Monday, October 29, 2012

Greece: Ancient Akrotiri & Perissa Beach

We decided that we wanted to spend our last day on Santorini riding around in style, so we rented a four wheeler for the day.  We actually wanted to rent a moped, but neither of us have a current motorcycle license and neither of us were smart enough to just lie about it, so we ended up with this festive four wheeler.

Badass, for sure.

Our first stop was ancient Akrotiri, an archeological site of a Minoan (3000-1100 BC) civilization on Santorini.  The town was simultaneously decimated and preserved in approximately 1450 BC when a volcano erupted, burying the town (I believe the same volcano gave Santorini its crescent shape and drastic bluffs).  Although Akrotiri is widely known as Santorini's Pompeii, no bodies have been found in the ash, leading historians to believe that the residents had ample warning of the volcano's eruption.  

Ancient Akrotiri remained undiscovered until 1860, when quarry workers found buildings while removing ash for construction of the Suez Canal.  Excavations of the town, however, did not begin until much later in 1967.  After the protective roof over the site collapsed in 2005, the site was shut down to the public until April 2012.  We considered ourselves lucky to be able to experience this historic part of Santorini.

Although many artifacts have been removed from the site (including vividly painted frescos), you can still see some of the pots and tools that people left behind as they fled the island.

Once we got our fill of history, we hopped on the four wheeler to visit the non-caldera side of the island.  Instead of bluffs and cliffs, this side of the island is full of beaches.

Beaches, and this giant rock.

We ate lunch at a restaurant that provided free beach chairs, so that we could enjoy the beach in style.  The only drawback to the beaches were the numerous people coming by every two minutes asking if we wanted to rent sunglasses (weird.), buy knockoff handbags, or have a massage.  It was annoying, especially when the same people kept coming back time and time again.  The view made up for it, though.
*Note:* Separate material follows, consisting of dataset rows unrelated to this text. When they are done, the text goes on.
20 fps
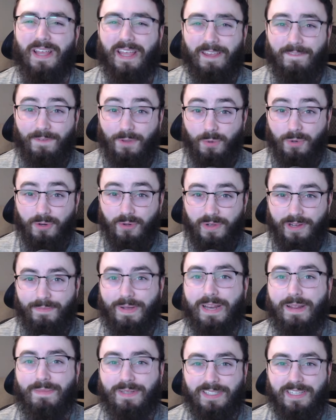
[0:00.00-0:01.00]
If you are new here,
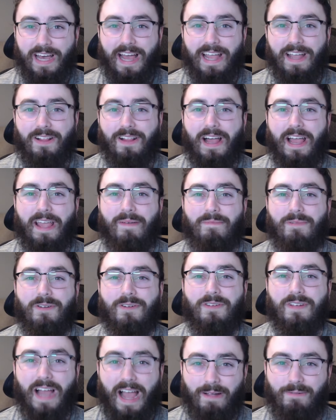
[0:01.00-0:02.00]
my name is Kyle. I am your
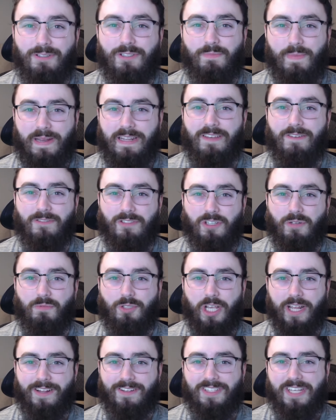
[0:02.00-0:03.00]
guy with too many YouTube
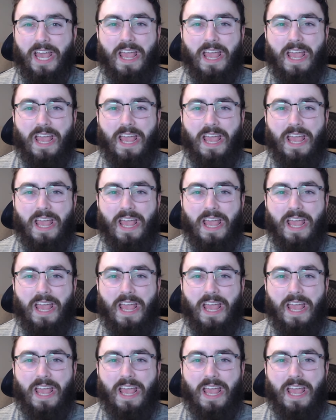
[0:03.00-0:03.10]
channels,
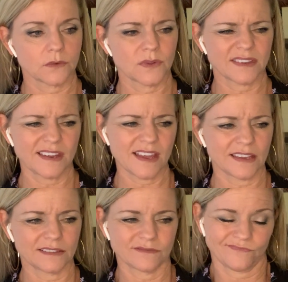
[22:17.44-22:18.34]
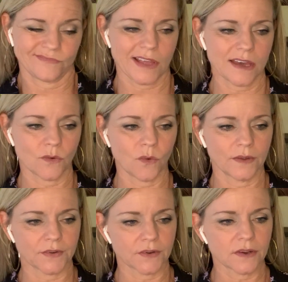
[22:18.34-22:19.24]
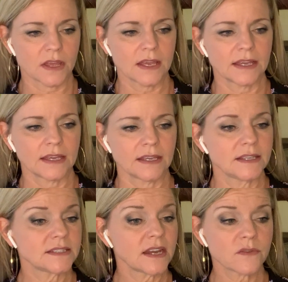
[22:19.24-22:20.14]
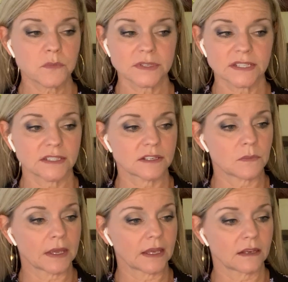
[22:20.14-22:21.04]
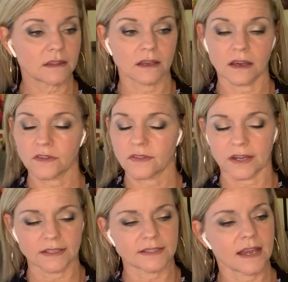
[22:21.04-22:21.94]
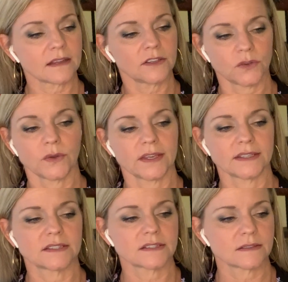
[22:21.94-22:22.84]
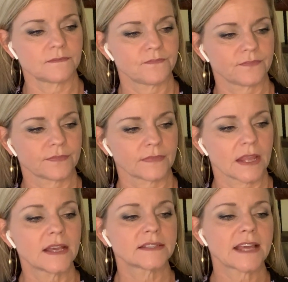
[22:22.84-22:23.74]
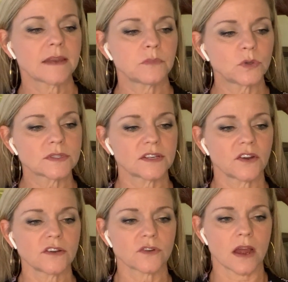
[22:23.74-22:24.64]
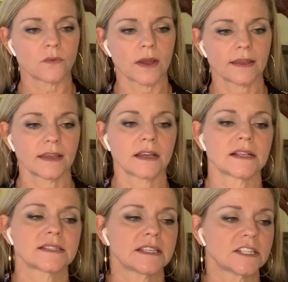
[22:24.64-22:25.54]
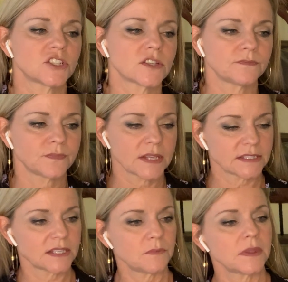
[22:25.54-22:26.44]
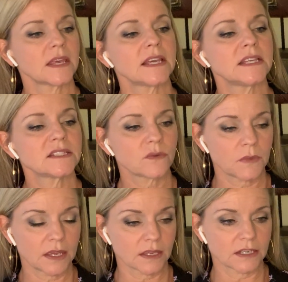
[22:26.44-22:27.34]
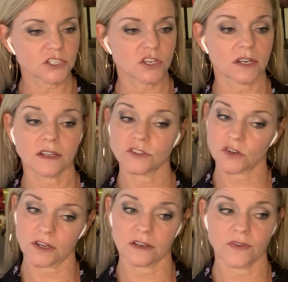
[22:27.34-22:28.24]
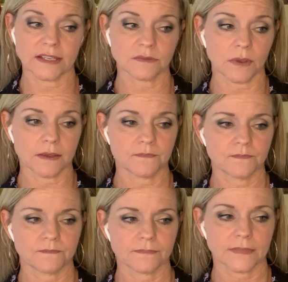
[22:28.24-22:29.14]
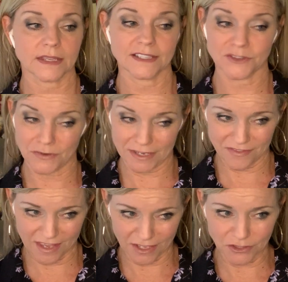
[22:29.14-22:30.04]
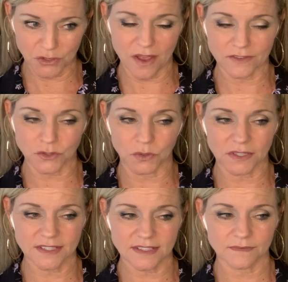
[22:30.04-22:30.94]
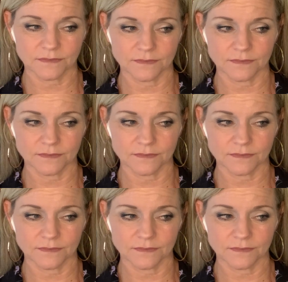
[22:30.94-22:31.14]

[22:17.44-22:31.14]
With Nate, I don't wonder. He's never pretended to be anything other than exactly who he is. Dad pulls into our driveway and cuts the engine, slipping the keys from the ignition and turning to face me. Is there anything else you haven't told us?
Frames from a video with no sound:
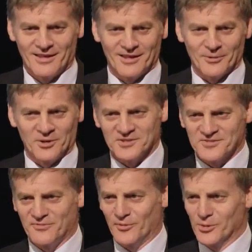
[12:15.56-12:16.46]
It was
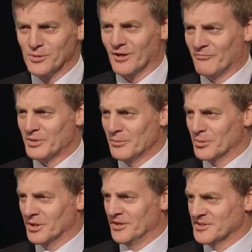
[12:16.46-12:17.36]
full of
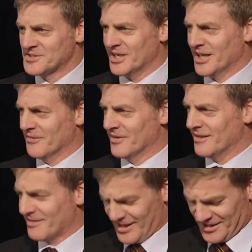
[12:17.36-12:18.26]
people in this town of
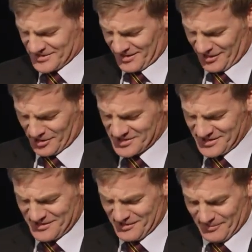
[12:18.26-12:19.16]
8,000. And I
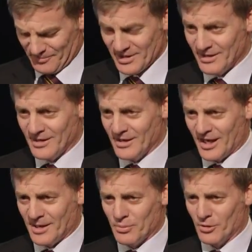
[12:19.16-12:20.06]
said to them,
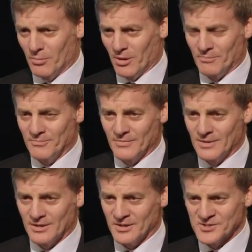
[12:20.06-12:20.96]
our problem
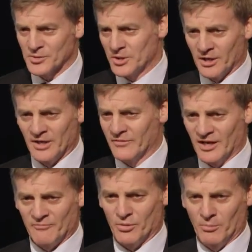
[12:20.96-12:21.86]
is that we don't have
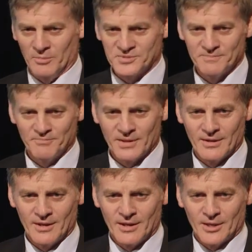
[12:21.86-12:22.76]
enough problems.
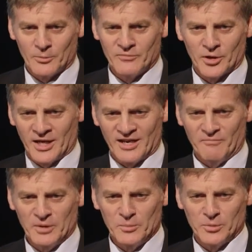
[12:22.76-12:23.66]
We've got enough
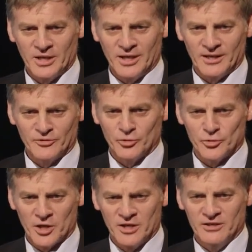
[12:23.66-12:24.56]
people here to
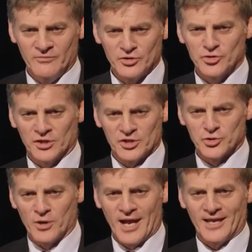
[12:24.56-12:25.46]
individually
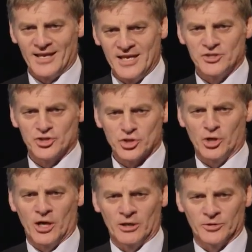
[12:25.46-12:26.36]
track each
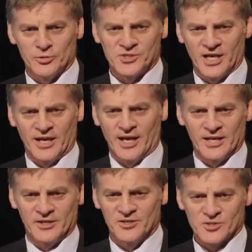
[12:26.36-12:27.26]
child who's had
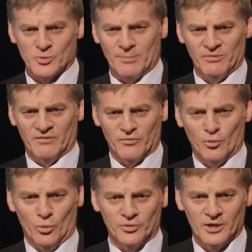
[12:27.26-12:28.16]
a disruptive
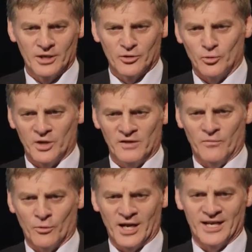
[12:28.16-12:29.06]
thought
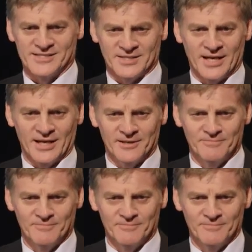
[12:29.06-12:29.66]
24 hours a day.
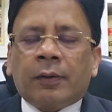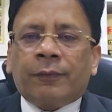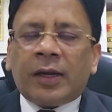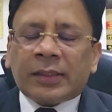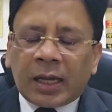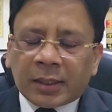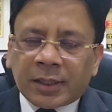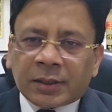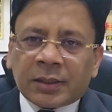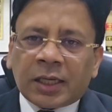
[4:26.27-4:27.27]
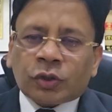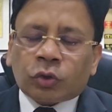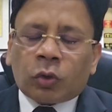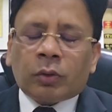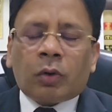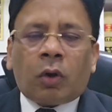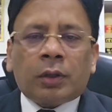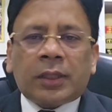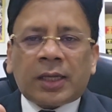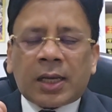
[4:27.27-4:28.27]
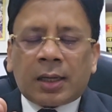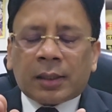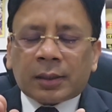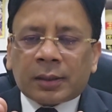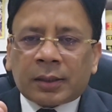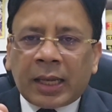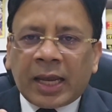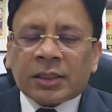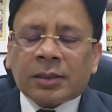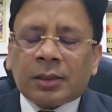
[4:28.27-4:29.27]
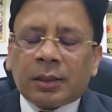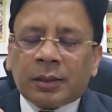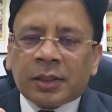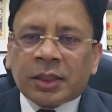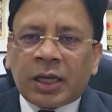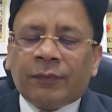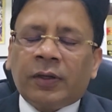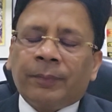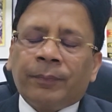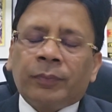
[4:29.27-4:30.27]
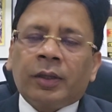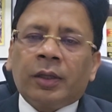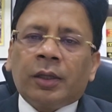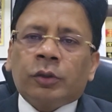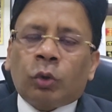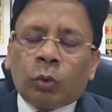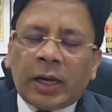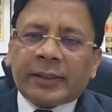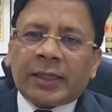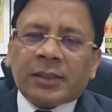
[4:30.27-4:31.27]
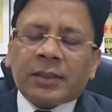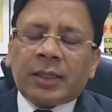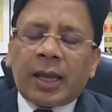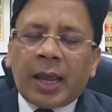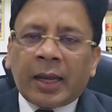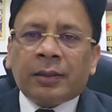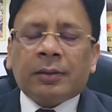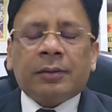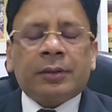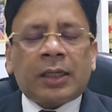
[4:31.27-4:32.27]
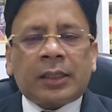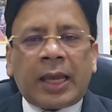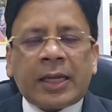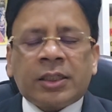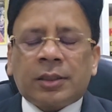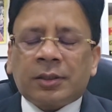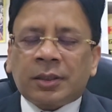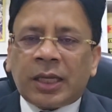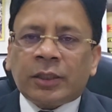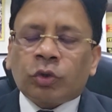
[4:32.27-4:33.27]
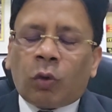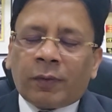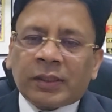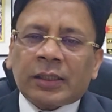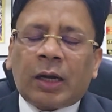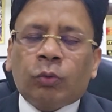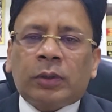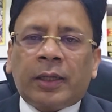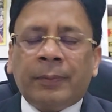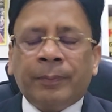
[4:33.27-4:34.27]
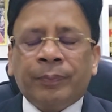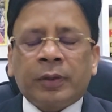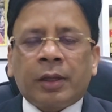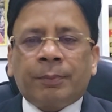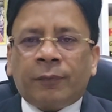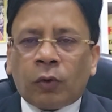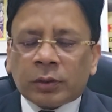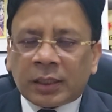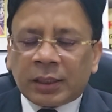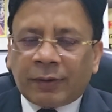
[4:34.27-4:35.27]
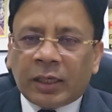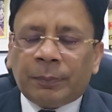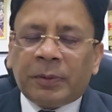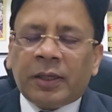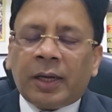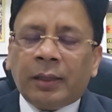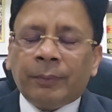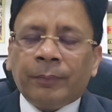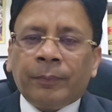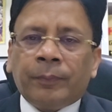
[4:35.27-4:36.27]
where the assessee has shown all the cash received through debtors and the cash sales over the counter before the Diwali period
The sand only extended into the ocean a few feet before turning into jagged, slippery rock.  I had a hard time standing, but Brian just embraced it and jumped right in.

Perissa Beach is full of black sand, a product of volcanic ash.  Not only is the black sand beautiful, but it doesn't stick to your skin like most fine sand does.

I thought it was odd that the sand was so smooth for no apparent reason, so I had to take a picture.

Because the view from our hotel was seriously amazing, we wanted to spend our last night in Santorini appreciating said view.  We dropped off the four wheeler, grabbed some gyros, and got back to our hotel just in time to take in the setting sun.

We also used this opportunity to drink the complimentary wine from our hotel.

And sent this picture to our families from Brian's ipad.

I wanted to compare the sunset from the balcony at our hotel in Fira to Oia's famous sunset we experienced the night before.

This sliver of the moon was just perfect!
p.s. this rock is actually the volcano that buried Akrotiri, reshaped the entire island, and is still active today!

Who has the better sunset:  Oia or Fira?  I can't decide!

1 comment:

  1. That four wheeler is the best :) But I'm biased - because that is my fiance and I's biggest hobby is four wheeling. Plus, orange is one of my favorite colors.